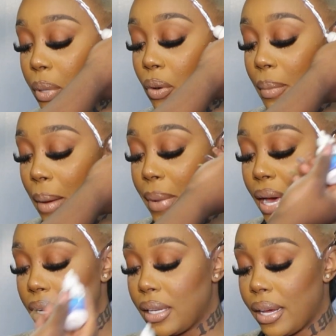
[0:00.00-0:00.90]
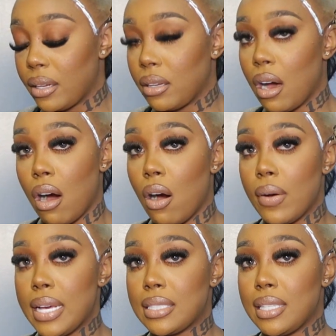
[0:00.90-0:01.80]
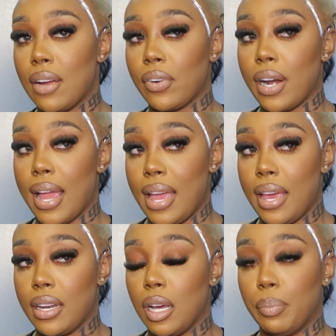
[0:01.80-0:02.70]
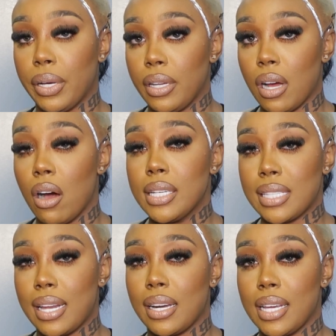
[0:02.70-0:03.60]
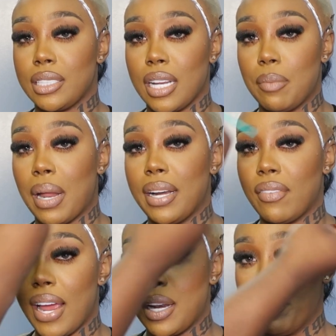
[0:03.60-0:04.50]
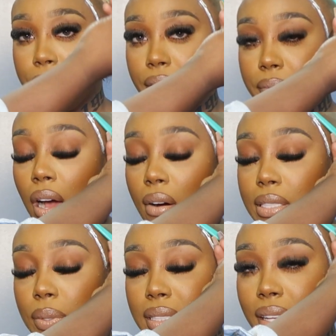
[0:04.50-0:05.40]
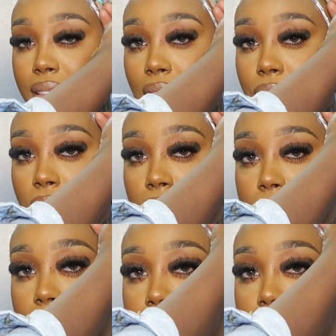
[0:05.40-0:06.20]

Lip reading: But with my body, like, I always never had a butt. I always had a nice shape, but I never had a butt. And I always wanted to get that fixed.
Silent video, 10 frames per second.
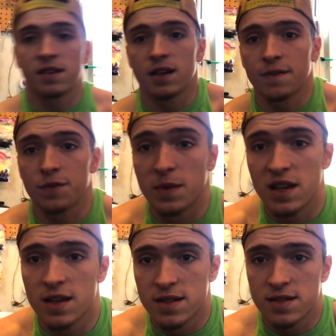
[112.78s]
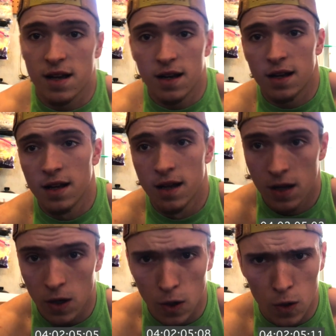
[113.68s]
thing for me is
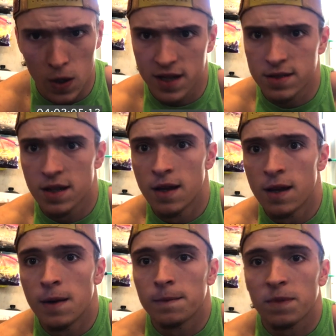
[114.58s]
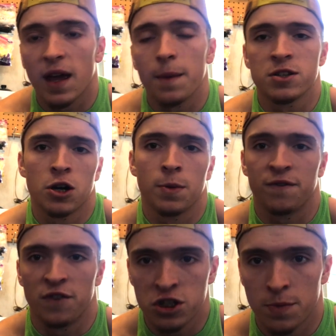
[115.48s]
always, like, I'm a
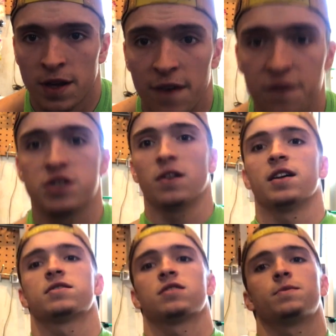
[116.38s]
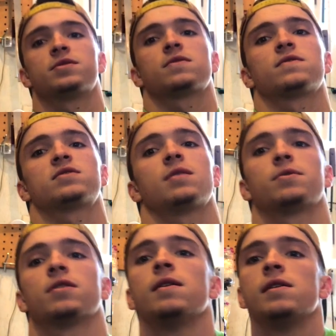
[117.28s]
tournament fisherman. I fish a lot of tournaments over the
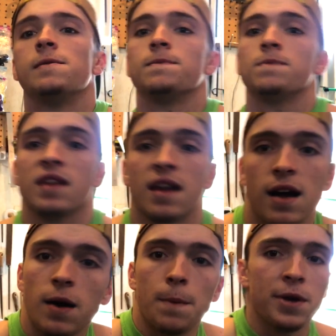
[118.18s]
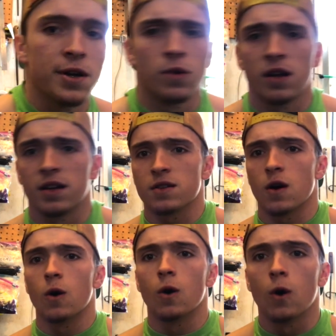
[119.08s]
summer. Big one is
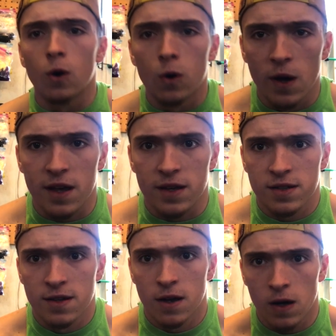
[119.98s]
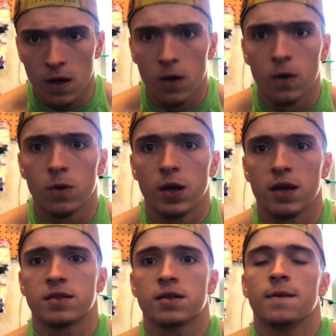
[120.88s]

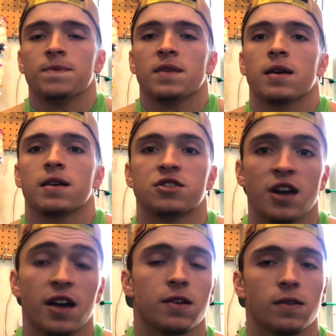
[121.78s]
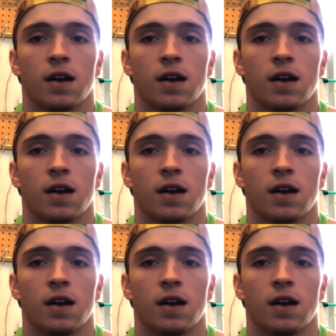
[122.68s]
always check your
+ + + + + + +
__Exercise goal__
Every record above should be transcribed exactly; the pictures stay out of the copy.

__Task response__
[0:00.00-0:00.90]
[0:00.90-0:01.80]
[0:01.80-0:02.70]
[0:02.70-0:03.60]
[0:03.60-0:04.50]
[0:04.50-0:05.40]
[0:05.40-0:06.20]

Lip reading: But with my body, like, I always never had a butt. I always had a nice shape, but I never had a butt. And I always wanted to get that fixed.
Silent video, 10 frames per second.
[112.78s]
[113.68s]
thing for me is
[114.58s]
[115.48s]
always, like, I'm a
[116.38s]
[117.28s]
tournament fisherman. I fish a lot of tournaments over the
[118.18s]
[119.08s]
summer. Big one is
[119.98s]
[120.88s]

[121.78s]
[122.68s]
always check your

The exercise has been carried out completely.